緊急告知「春来たる」


小林秀雄全集補巻 全3巻(註解・追補版)
「小林秀雄全作品」(第6次小林秀雄全集)の脚注を増補・改定し、追補本文とともに「小林秀雄全集」の造本仕様で全3巻に集約する。補巻Ⅰ 4月、補巻Ⅱ 6月、補巻Ⅲ 8月刊行。

小林秀雄講演 第8巻
音源新発見による最新版CD。国学院大学で発見された「本居宣長」連載開始直後の昭和40年秋の講演。及び、42年1月の「勾玉のかたち」を収録。4月刊行。

以上、「人間の建設」オビ裏より

 小林秀雄全集補巻について。
 「小林秀雄全集」というのは、2001年4月から2002年7月まで月1冊ずつ刊行された第5次全集のこと。
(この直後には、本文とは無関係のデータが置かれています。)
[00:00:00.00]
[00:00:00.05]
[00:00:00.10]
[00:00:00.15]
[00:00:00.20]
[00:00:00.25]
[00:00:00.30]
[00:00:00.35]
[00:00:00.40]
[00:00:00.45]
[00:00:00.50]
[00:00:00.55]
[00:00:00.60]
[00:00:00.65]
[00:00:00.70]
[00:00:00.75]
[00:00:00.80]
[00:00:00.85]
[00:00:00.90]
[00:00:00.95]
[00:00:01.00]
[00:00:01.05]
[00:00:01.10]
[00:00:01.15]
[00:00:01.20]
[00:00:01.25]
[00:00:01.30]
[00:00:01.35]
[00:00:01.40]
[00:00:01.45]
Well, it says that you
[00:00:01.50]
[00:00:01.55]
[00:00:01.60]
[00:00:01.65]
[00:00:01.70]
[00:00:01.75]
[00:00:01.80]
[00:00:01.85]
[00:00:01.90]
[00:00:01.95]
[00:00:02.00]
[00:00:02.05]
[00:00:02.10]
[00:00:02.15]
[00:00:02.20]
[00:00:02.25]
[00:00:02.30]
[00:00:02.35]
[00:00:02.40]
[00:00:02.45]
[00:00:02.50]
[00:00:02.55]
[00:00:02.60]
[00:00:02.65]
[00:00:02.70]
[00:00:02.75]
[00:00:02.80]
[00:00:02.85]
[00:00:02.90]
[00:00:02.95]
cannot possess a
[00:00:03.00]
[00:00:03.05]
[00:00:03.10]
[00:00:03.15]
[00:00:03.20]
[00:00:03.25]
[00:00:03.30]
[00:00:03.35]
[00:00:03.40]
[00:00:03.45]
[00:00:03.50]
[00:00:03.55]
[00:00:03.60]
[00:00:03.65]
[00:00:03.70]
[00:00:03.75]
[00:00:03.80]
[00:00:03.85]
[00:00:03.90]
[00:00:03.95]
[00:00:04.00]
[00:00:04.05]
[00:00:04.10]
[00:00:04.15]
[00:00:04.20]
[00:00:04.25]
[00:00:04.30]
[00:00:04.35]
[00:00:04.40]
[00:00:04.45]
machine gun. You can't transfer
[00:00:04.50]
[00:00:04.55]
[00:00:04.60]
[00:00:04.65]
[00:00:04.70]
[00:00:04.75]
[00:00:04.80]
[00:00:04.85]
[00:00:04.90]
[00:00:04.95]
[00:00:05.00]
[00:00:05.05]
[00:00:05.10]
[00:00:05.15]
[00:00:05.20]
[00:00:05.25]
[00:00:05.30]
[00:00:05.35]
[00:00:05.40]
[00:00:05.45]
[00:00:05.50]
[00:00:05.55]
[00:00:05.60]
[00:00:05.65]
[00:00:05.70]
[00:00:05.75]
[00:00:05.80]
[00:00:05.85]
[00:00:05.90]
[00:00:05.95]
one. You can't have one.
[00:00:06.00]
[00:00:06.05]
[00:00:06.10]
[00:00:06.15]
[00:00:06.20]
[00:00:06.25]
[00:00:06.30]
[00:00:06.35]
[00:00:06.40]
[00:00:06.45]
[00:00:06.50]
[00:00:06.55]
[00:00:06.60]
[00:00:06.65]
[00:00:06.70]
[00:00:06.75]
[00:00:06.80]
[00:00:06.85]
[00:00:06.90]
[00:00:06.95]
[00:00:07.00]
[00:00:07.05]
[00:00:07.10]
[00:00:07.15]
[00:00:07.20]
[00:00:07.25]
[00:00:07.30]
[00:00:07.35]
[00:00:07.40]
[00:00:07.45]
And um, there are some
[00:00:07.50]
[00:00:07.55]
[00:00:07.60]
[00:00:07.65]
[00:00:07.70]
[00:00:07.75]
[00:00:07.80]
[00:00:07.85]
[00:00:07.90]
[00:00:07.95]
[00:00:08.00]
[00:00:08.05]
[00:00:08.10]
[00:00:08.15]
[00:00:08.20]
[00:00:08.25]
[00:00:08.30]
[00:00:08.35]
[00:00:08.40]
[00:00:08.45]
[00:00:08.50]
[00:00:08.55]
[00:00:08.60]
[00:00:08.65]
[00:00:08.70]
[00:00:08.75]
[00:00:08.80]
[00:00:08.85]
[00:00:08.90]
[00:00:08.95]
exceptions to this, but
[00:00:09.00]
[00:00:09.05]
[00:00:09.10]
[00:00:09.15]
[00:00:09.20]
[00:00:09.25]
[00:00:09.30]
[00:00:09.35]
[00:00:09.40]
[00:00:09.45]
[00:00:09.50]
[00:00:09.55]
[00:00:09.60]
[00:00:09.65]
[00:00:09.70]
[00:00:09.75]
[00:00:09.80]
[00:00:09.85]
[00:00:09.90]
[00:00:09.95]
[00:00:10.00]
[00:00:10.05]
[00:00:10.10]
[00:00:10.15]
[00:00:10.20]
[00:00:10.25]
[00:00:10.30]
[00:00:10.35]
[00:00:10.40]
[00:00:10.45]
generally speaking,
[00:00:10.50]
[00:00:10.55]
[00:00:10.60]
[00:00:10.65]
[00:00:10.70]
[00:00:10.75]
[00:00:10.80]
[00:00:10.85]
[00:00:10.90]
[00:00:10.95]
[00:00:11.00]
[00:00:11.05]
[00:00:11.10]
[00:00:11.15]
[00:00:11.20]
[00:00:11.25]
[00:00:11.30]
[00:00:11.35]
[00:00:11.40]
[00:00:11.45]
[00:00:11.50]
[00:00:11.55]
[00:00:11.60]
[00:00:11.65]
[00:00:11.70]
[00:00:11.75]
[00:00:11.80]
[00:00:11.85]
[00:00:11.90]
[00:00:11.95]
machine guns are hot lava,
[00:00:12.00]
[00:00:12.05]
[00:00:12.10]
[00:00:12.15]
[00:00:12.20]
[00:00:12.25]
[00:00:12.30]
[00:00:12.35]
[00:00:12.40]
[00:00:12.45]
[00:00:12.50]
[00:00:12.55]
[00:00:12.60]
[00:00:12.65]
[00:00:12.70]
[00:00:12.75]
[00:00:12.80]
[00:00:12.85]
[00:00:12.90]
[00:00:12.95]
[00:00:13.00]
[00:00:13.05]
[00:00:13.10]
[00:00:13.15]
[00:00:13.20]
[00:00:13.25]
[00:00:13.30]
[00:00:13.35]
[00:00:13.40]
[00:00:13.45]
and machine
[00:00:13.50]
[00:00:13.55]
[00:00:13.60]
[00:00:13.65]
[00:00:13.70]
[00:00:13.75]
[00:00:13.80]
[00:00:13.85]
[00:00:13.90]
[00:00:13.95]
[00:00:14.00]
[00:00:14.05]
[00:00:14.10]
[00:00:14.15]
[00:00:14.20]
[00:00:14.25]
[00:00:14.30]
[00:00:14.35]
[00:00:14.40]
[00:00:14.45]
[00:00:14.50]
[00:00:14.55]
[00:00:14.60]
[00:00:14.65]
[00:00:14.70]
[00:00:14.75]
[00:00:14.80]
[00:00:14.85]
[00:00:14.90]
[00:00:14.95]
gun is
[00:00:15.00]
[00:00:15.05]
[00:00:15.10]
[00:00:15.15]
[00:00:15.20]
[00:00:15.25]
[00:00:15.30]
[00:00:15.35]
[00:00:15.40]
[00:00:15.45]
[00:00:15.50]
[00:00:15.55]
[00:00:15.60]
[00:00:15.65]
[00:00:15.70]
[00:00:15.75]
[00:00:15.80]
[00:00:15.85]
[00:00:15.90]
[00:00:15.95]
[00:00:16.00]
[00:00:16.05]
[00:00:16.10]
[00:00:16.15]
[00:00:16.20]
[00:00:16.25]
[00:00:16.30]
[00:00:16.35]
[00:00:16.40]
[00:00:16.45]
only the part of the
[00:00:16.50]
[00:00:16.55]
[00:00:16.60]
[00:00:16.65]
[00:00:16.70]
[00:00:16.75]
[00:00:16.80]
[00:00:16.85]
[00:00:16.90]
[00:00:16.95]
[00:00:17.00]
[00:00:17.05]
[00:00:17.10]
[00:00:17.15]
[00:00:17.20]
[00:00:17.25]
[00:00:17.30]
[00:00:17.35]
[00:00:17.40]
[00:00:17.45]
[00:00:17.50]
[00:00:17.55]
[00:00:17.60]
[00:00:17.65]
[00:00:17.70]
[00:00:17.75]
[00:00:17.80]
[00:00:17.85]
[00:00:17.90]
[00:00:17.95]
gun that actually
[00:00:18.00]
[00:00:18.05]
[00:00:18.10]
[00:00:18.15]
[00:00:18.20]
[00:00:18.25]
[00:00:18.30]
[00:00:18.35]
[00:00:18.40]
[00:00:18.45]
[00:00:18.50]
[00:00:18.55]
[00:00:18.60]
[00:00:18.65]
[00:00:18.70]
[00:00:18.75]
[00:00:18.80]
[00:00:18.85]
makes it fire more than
俺は2001年3月末日に会社を辞め、毎月出る1冊8000円ぐらいするこの全集を読みふける毎日を過ごした。全16巻の刊行が完結したのが2002年7月。俺は2002年8月に再就職をしたので、ちょうど空白の16ヶ月、30歳無職という苦しい時期、小林秀雄ざんまいだったことになる、という思い出深い全集だ。
 「小林秀雄全作品」(第6次小林秀雄全集)というのは、その第5次小林秀雄全集の刊行終了直後に出たもの。第5次が旧仮名遣いの造本なのに対し、第6次は新仮名遣いのソフトカバーで脚注が付いている。ポータビリティや傍線、書き込みがしやすい点と読みやすさでは第6次がいいものの、小林秀雄こそ、造本で、しかも各々の刊行当時の文で読みたい、持っていたいという願望があったこと、また脚注は俺がつけるという意気込み、そして、どちらも買う経済事情にはなかった事から、買っていない。決してこれが出るなら6次まで待ったのに! 失敗した! という事ではない。
 今回の補巻は、第5次の註解・追補版ということだが、註解だけを集めるってどういう事だ? また「追補本文」って何だ? どういうこと? 早速新潮社に問い合わせようと思ったが、人と喋るのが苦手なのでやめた。自分で考える。
 分かった。帯でなく文庫の中にフライヤーが入っていてそこに書いてあった。なんと、第5次全集の完結後に発見された作品を中心に約50篇を追補する、という。まだ読んでないものがあったつけ! 各9,450円。たけえが、買い。一生もんだからだ。土日に日雇いを3回やれば買える。日雇い、きちいな…。

 小林秀雄講演 第8巻について。
 迷わず買い。小林秀雄の講演がものすげえ事は当ブログがまだ「2」ではなかった幸せな時期にさんざん書いてきたので今さらジローだが、とにかく、ものすげえ。

 4月。こういう形で春が来るとは。苦しい時期、必ず小林秀雄が現れる。運命めいたものを感じる。待ち遠しい。どうせ回っちゃう地球、いっそ4倍速で回転しねえかな。